[Stored items]
▼

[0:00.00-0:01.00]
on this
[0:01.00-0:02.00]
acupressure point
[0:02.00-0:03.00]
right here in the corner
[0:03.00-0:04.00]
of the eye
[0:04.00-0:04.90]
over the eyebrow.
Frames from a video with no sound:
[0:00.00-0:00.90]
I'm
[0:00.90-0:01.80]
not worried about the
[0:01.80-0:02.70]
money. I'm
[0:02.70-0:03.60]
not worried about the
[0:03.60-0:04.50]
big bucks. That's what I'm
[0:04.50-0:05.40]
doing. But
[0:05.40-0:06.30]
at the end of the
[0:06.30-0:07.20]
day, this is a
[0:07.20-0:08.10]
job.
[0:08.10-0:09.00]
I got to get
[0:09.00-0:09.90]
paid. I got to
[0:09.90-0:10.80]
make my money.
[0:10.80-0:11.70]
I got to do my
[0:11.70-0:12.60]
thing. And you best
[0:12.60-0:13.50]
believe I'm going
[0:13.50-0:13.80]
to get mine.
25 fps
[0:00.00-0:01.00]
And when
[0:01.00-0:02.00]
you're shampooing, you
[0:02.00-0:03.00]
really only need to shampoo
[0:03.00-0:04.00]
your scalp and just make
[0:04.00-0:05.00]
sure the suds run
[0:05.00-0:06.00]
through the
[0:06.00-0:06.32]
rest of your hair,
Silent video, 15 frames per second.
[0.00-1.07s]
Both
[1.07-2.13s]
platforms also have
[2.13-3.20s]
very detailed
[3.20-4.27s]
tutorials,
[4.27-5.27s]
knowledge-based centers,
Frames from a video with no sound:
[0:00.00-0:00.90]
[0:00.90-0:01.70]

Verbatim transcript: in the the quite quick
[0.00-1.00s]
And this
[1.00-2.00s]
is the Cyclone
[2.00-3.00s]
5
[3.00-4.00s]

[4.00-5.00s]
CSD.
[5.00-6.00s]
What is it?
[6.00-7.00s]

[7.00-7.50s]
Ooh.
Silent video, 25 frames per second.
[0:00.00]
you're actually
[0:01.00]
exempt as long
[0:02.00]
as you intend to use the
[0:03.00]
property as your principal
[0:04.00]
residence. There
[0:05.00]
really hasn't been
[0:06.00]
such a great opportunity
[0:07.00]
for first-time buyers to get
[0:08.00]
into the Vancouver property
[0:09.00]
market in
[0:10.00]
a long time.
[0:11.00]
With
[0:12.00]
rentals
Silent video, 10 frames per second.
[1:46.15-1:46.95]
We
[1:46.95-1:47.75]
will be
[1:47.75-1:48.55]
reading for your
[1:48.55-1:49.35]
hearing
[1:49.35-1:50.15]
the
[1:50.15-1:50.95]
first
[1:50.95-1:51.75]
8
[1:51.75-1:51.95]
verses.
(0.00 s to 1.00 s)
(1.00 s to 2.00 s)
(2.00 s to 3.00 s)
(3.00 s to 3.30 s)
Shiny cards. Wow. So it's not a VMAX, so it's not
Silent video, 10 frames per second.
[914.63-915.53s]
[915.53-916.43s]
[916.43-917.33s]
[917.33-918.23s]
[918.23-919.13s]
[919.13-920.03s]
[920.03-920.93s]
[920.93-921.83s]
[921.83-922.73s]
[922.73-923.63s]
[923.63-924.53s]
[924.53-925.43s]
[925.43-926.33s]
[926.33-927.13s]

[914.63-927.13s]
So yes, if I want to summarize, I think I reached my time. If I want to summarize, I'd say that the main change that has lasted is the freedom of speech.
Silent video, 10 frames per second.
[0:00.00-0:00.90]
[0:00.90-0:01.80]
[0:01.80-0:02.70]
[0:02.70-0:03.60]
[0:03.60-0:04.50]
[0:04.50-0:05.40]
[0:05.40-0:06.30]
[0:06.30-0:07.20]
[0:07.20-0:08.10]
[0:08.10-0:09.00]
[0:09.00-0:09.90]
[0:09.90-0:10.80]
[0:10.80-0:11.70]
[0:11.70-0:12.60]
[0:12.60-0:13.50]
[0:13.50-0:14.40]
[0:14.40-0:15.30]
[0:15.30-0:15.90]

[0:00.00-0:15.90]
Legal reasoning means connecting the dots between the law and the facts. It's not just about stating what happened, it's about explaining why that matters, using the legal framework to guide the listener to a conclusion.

▲

The required output is the complete set of records, reproduced exactly.

[0:00.00-0:01.00]
on this
[0:01.00-0:02.00]
acupressure point
[0:02.00-0:03.00]
right here in the corner
[0:03.00-0:04.00]
of the eye
[0:04.00-0:04.90]
over the eyebrow.
Frames from a video with no sound:
[0:00.00-0:00.90]
I'm
[0:00.90-0:01.80]
not worried about the
[0:01.80-0:02.70]
money. I'm
[0:02.70-0:03.60]
not worried about the
[0:03.60-0:04.50]
big bucks. That's what I'm
[0:04.50-0:05.40]
doing. But
[0:05.40-0:06.30]
at the end of the
[0:06.30-0:07.20]
day, this is a
[0:07.20-0:08.10]
job.
[0:08.10-0:09.00]
I got to get
[0:09.00-0:09.90]
paid. I got to
[0:09.90-0:10.80]
make my money.
[0:10.80-0:11.70]
I got to do my
[0:11.70-0:12.60]
thing. And you best
[0:12.60-0:13.50]
believe I'm going
[0:13.50-0:13.80]
to get mine.
25 fps
[0:00.00-0:01.00]
And when
[0:01.00-0:02.00]
you're shampooing, you
[0:02.00-0:03.00]
really only need to shampoo
[0:03.00-0:04.00]
your scalp and just make
[0:04.00-0:05.00]
sure the suds run
[0:05.00-0:06.00]
through the
[0:06.00-0:06.32]
rest of your hair,
Silent video, 15 frames per second.
[0.00-1.07s]
Both
[1.07-2.13s]
platforms also have
[2.13-3.20s]
very detailed
[3.20-4.27s]
tutorials,
[4.27-5.27s]
knowledge-based centers,
Frames from a video with no sound:
[0:00.00-0:00.90]
[0:00.90-0:01.70]

Verbatim transcript: in the the quite quick
[0.00-1.00s]
And this
[1.00-2.00s]
is the Cyclone
[2.00-3.00s]
5
[3.00-4.00s]

[4.00-5.00s]
CSD.
[5.00-6.00s]
What is it?
[6.00-7.00s]

[7.00-7.50s]
Ooh.
Silent video, 25 frames per second.
[0:00.00]
you're actually
[0:01.00]
exempt as long
[0:02.00]
as you intend to use the
[0:03.00]
property as your principal
[0:04.00]
residence. There
[0:05.00]
really hasn't been
[0:06.00]
such a great opportunity
[0:07.00]
for first-time buyers to get
[0:08.00]
into the Vancouver property
[0:09.00]
market in
[0:10.00]
a long time.
[0:11.00]
With
[0:12.00]
rentals
Silent video, 10 frames per second.
[1:46.15-1:46.95]
We
[1:46.95-1:47.75]
will be
[1:47.75-1:48.55]
reading for your
[1:48.55-1:49.35]
hearing
[1:49.35-1:50.15]
the
[1:50.15-1:50.95]
first
[1:50.95-1:51.75]
8
[1:51.75-1:51.95]
verses.
(0.00 s to 1.00 s)
(1.00 s to 2.00 s)
(2.00 s to 3.00 s)
(3.00 s to 3.30 s)
Shiny cards. Wow. So it's not a VMAX, so it's not
Silent video, 10 frames per second.
[914.63-915.53s]
[915.53-916.43s]
[916.43-917.33s]
[917.33-918.23s]
[918.23-919.13s]
[919.13-920.03s]
[920.03-920.93s]
[920.93-921.83s]
[921.83-922.73s]
[922.73-923.63s]
[923.63-924.53s]
[924.53-925.43s]
[925.43-926.33s]
[926.33-927.13s]

[914.63-927.13s]
So yes, if I want to summarize, I think I reached my time. If I want to summarize, I'd say that the main change that has lasted is the freedom of speech.
Silent video, 10 frames per second.
[0:00.00-0:00.90]
[0:00.90-0:01.80]
[0:01.80-0:02.70]
[0:02.70-0:03.60]
[0:03.60-0:04.50]
[0:04.50-0:05.40]
[0:05.40-0:06.30]
[0:06.30-0:07.20]
[0:07.20-0:08.10]
[0:08.10-0:09.00]
[0:09.00-0:09.90]
[0:09.90-0:10.80]
[0:10.80-0:11.70]
[0:11.70-0:12.60]
[0:12.60-0:13.50]
[0:13.50-0:14.40]
[0:14.40-0:15.30]
[0:15.30-0:15.90]

[0:00.00-0:15.90]
Legal reasoning means connecting the dots between the law and the facts. It's not just about stating what happened, it's about explaining why that matters, using the legal framework to guide the listener to a conclusion.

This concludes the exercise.